**TASK REQUIREMENTS**
Where an entry holds an image, leave the image out; otherwise reproduce the entry exactly.

[Dataset entries]
::::

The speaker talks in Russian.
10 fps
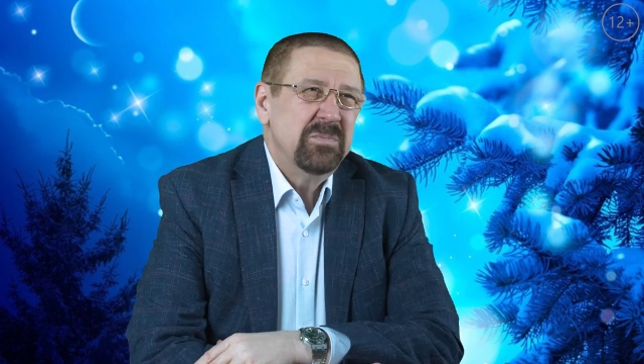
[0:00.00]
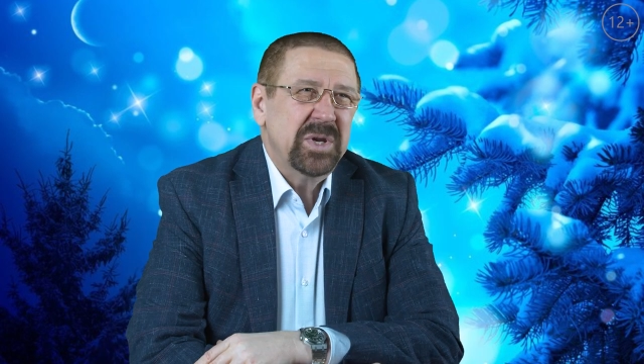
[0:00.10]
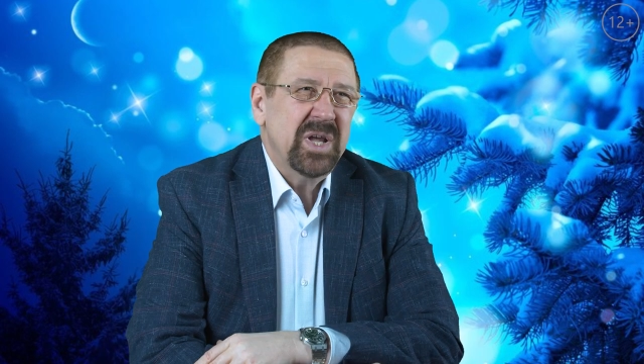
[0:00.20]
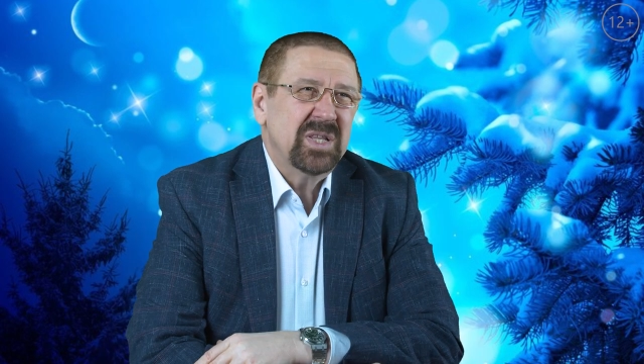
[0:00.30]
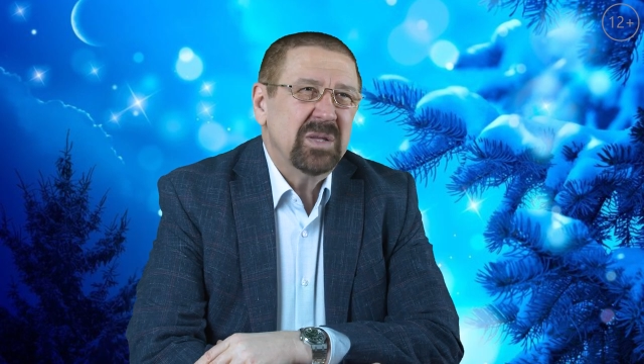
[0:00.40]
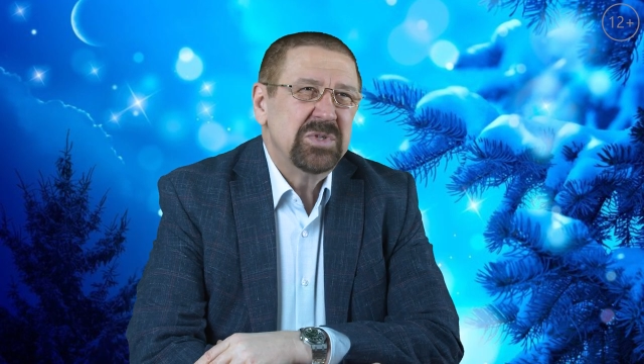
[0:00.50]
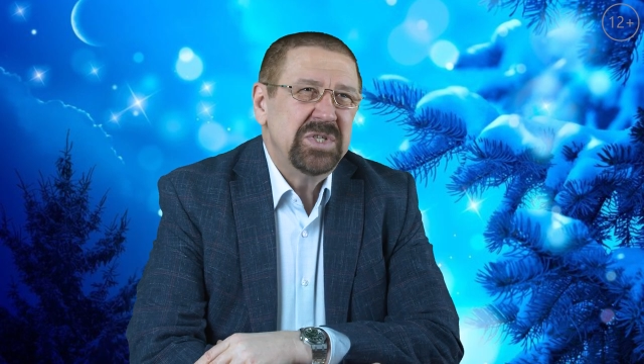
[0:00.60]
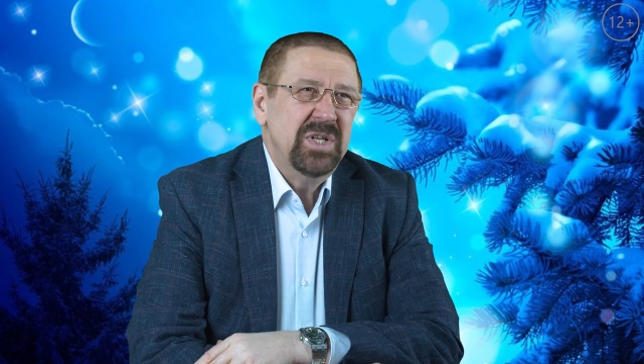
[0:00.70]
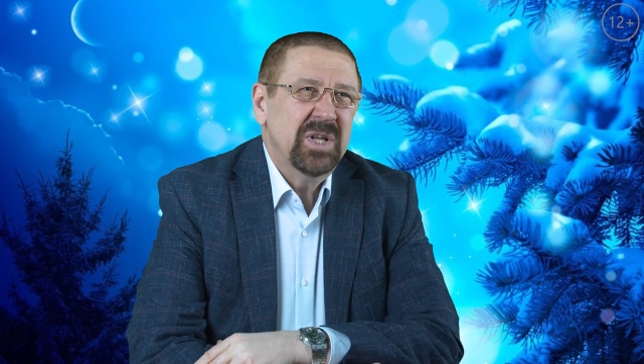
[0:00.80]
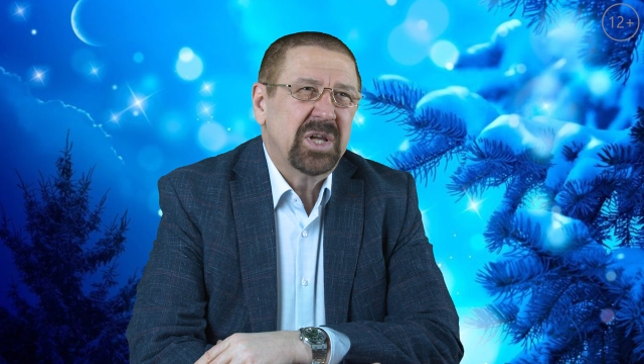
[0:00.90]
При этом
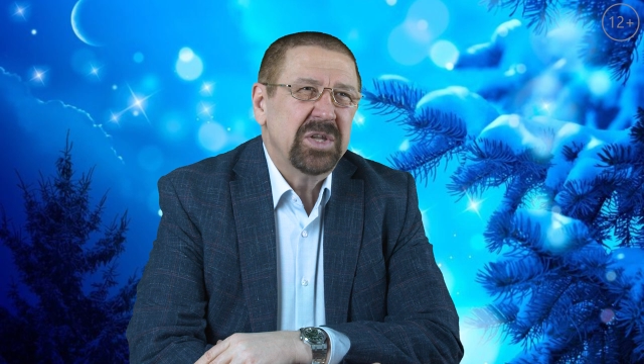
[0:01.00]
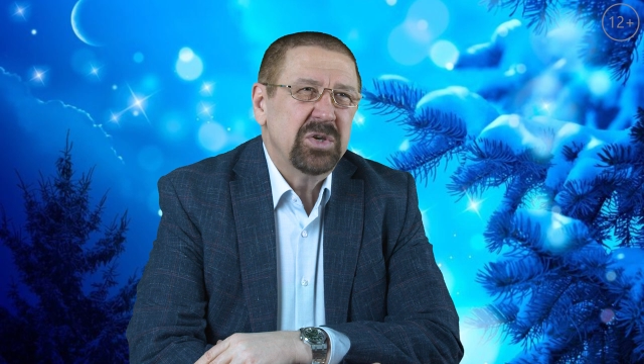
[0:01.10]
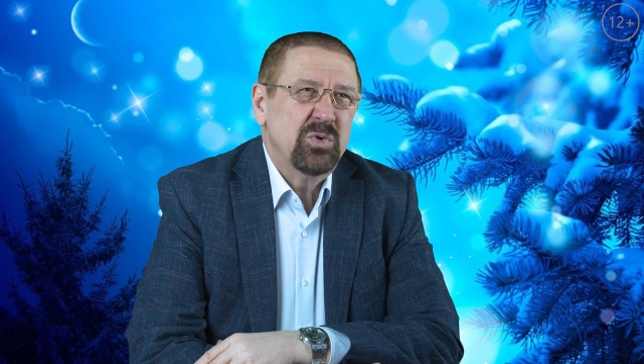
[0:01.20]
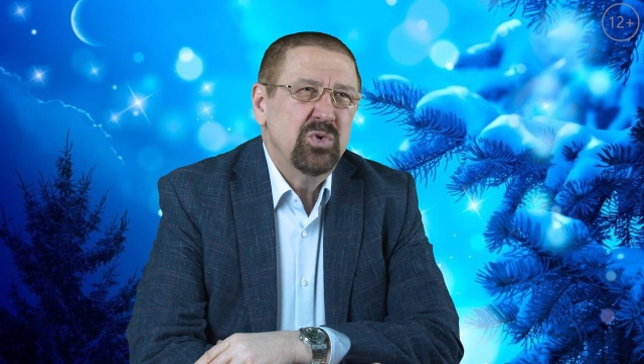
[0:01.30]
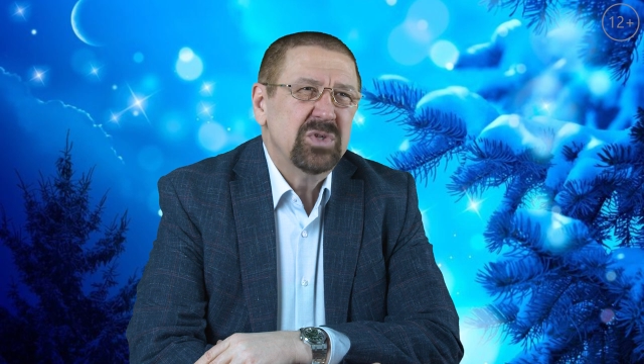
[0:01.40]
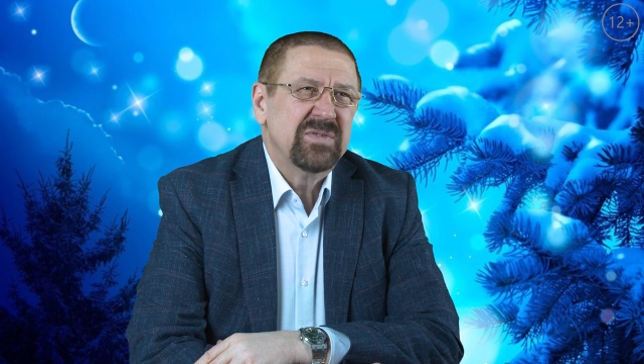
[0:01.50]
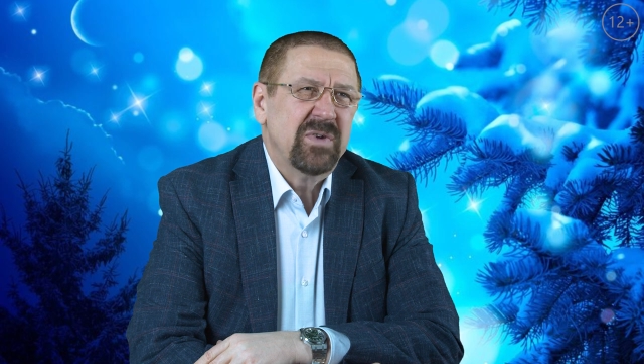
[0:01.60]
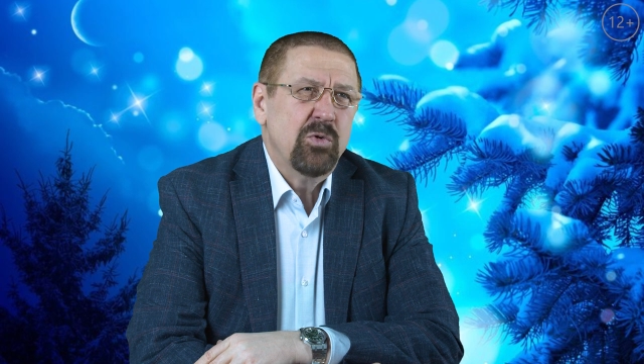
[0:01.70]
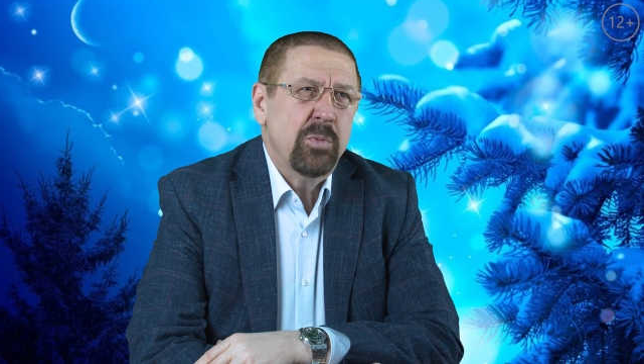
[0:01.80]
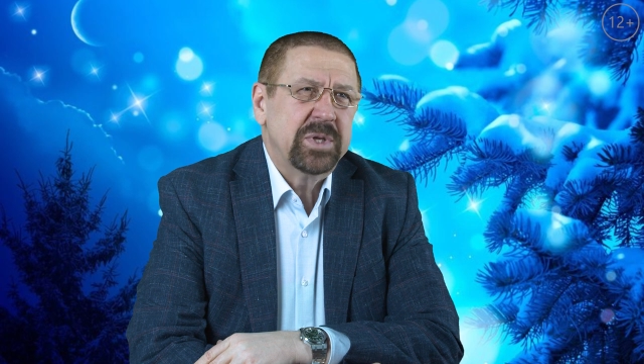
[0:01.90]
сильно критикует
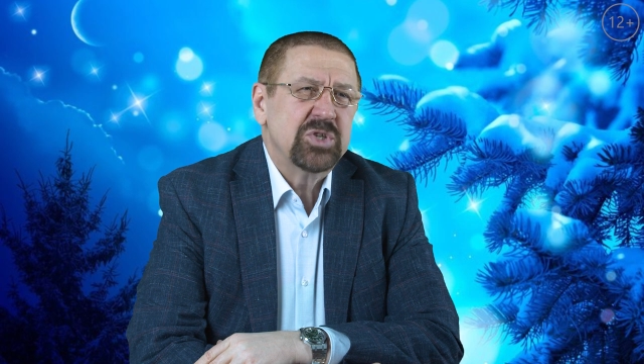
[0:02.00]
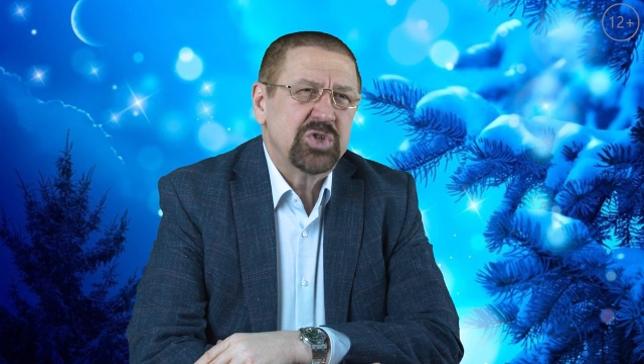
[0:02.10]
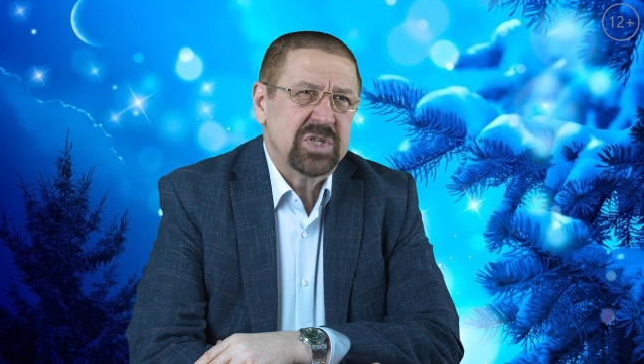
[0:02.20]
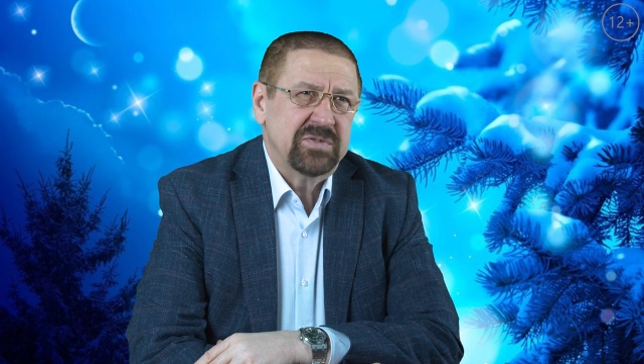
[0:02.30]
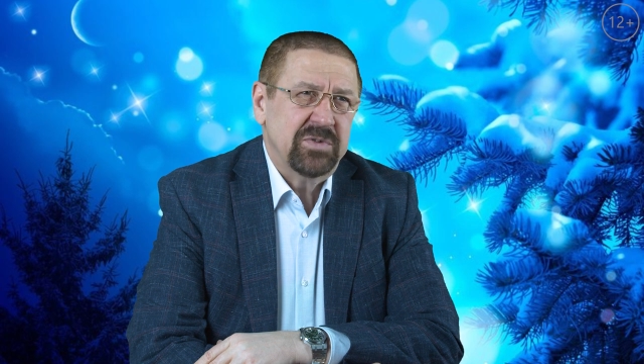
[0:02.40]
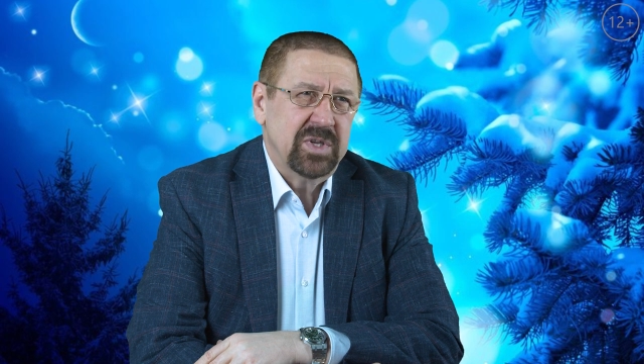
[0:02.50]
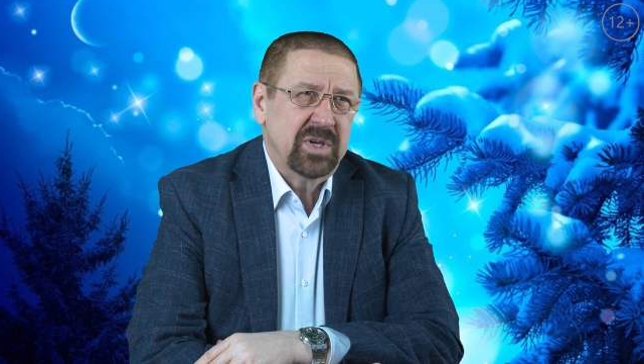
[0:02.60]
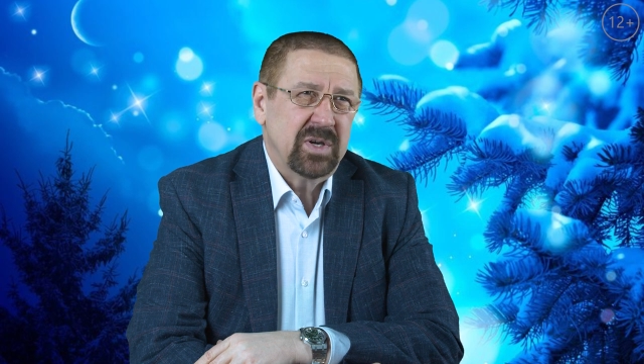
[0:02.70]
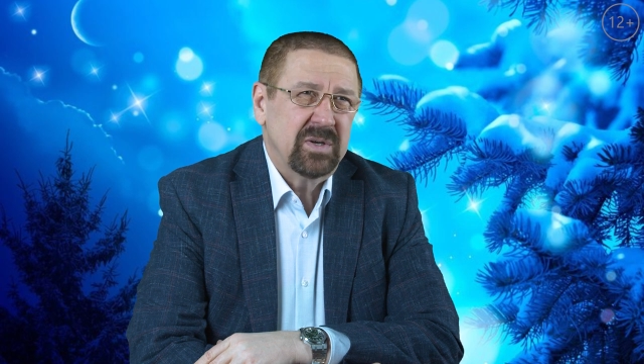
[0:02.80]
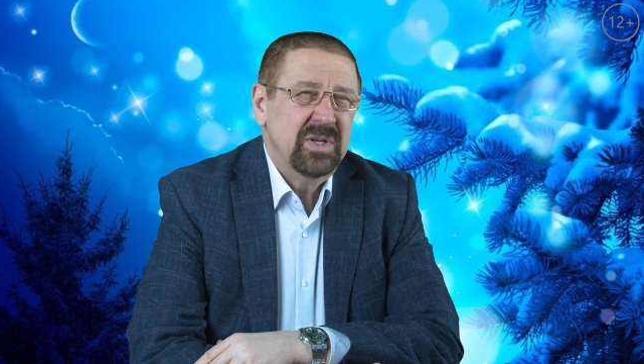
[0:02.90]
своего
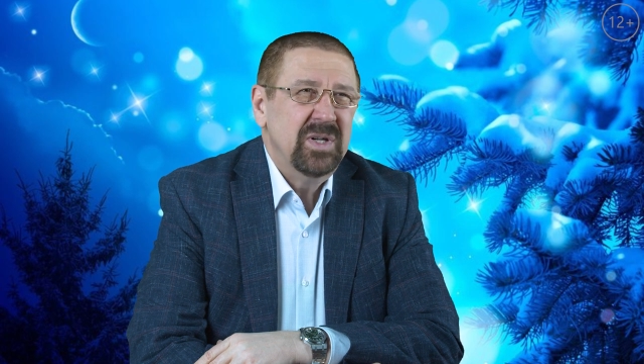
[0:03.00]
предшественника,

::::

**RESULT OF THE EXERCISE**
The speaker talks in Russian.
10 fps
[0:00.00]
[0:00.10]
[0:00.20]
[0:00.30]
[0:00.40]
[0:00.50]
[0:00.60]
[0:00.70]
[0:00.80]
[0:00.90]
При этом
[0:01.00]
[0:01.10]
[0:01.20]
[0:01.30]
[0:01.40]
[0:01.50]
[0:01.60]
[0:01.70]
[0:01.80]
[0:01.90]
сильно критикует
[0:02.00]
[0:02.10]
[0:02.20]
[0:02.30]
[0:02.40]
[0:02.50]
[0:02.60]
[0:02.70]
[0:02.80]
[0:02.90]
своего
[0:03.00]
предшественника,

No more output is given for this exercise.